(Supplied material)
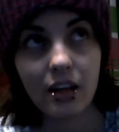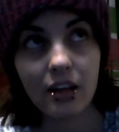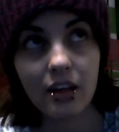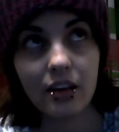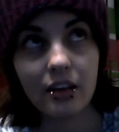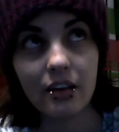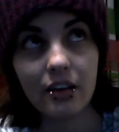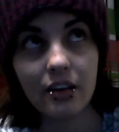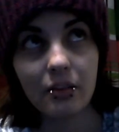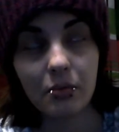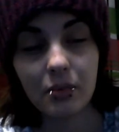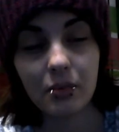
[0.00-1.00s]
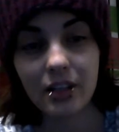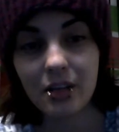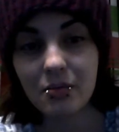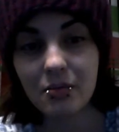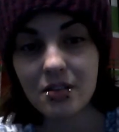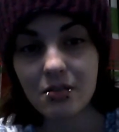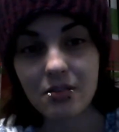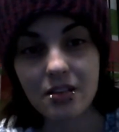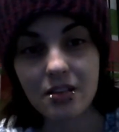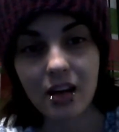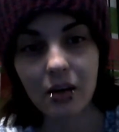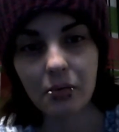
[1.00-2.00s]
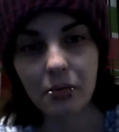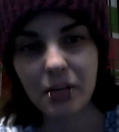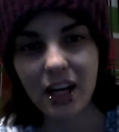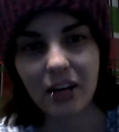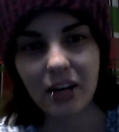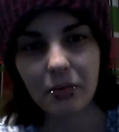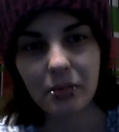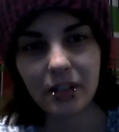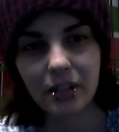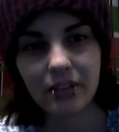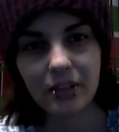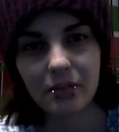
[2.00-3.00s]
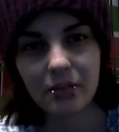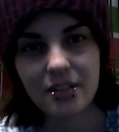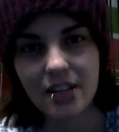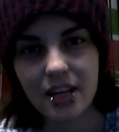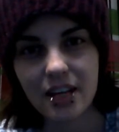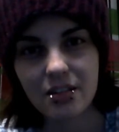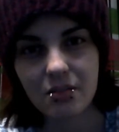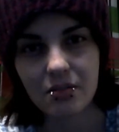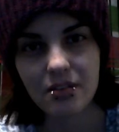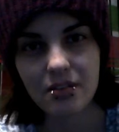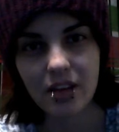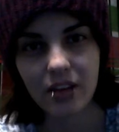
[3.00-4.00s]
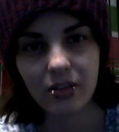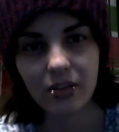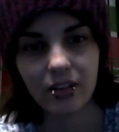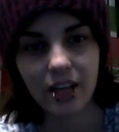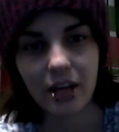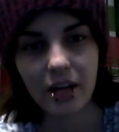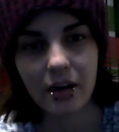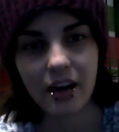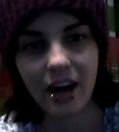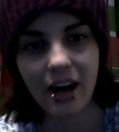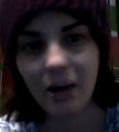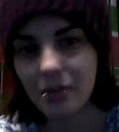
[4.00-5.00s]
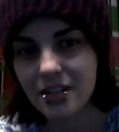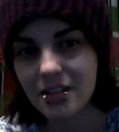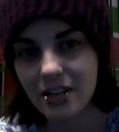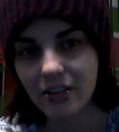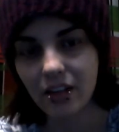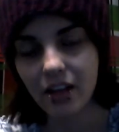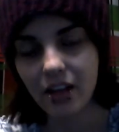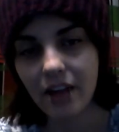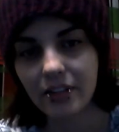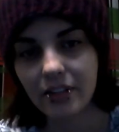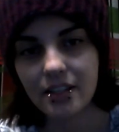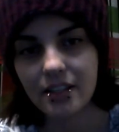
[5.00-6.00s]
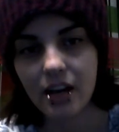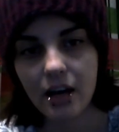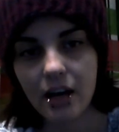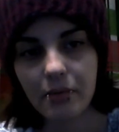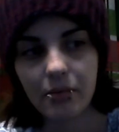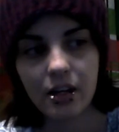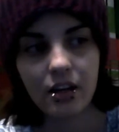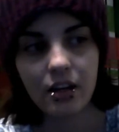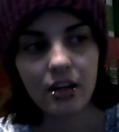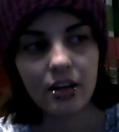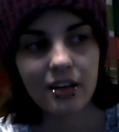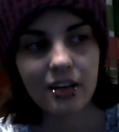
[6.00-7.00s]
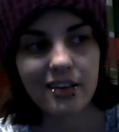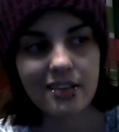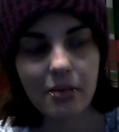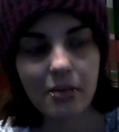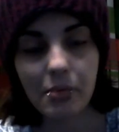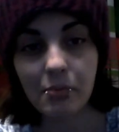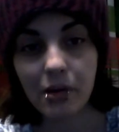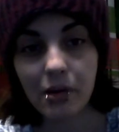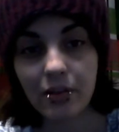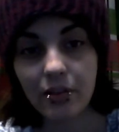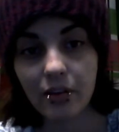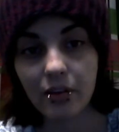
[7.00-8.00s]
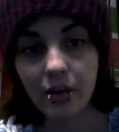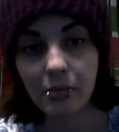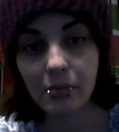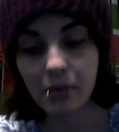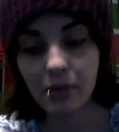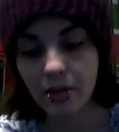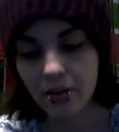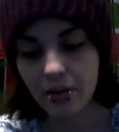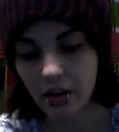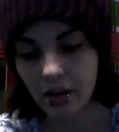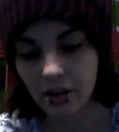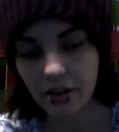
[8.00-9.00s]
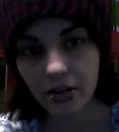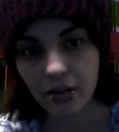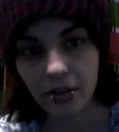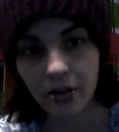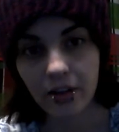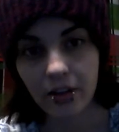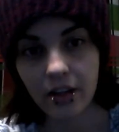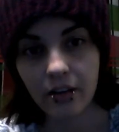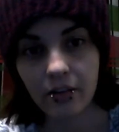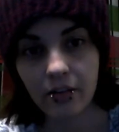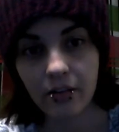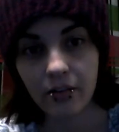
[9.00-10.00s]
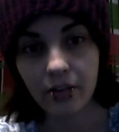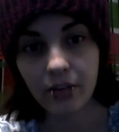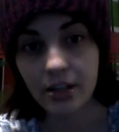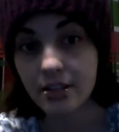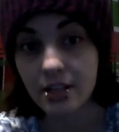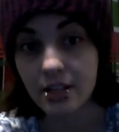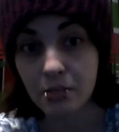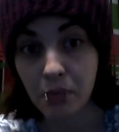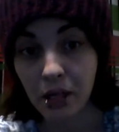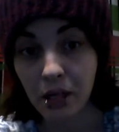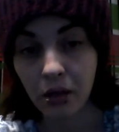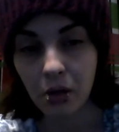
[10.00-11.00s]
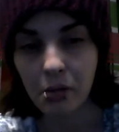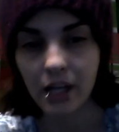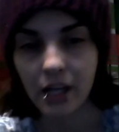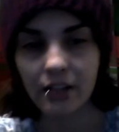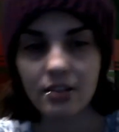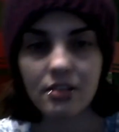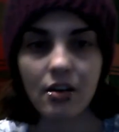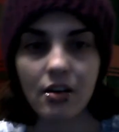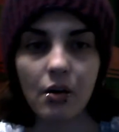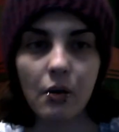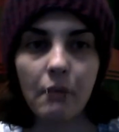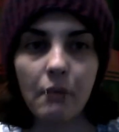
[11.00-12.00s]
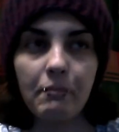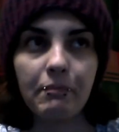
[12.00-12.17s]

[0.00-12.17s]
He was suicidal, but I don't believe he was that suicidal. And I wasn't even alive at the time, because I'm a month younger than Frances Bean Cobain. So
(End Supplied material)
◆ **Task description**: Leaving aside the images, write out every entry above exactly.

◆ **Exercise response**:
[0.00-1.00s]
[1.00-2.00s]
[2.00-3.00s]
[3.00-4.00s]
[4.00-5.00s]
[5.00-6.00s]
[6.00-7.00s]
[7.00-8.00s]
[8.00-9.00s]
[9.00-10.00s]
[10.00-11.00s]
[11.00-12.00s]
[12.00-12.17s]

[0.00-12.17s]
He was suicidal, but I don't believe he was that suicidal. And I wasn't even alive at the time, because I'm a month younger than Frances Bean Cobain. So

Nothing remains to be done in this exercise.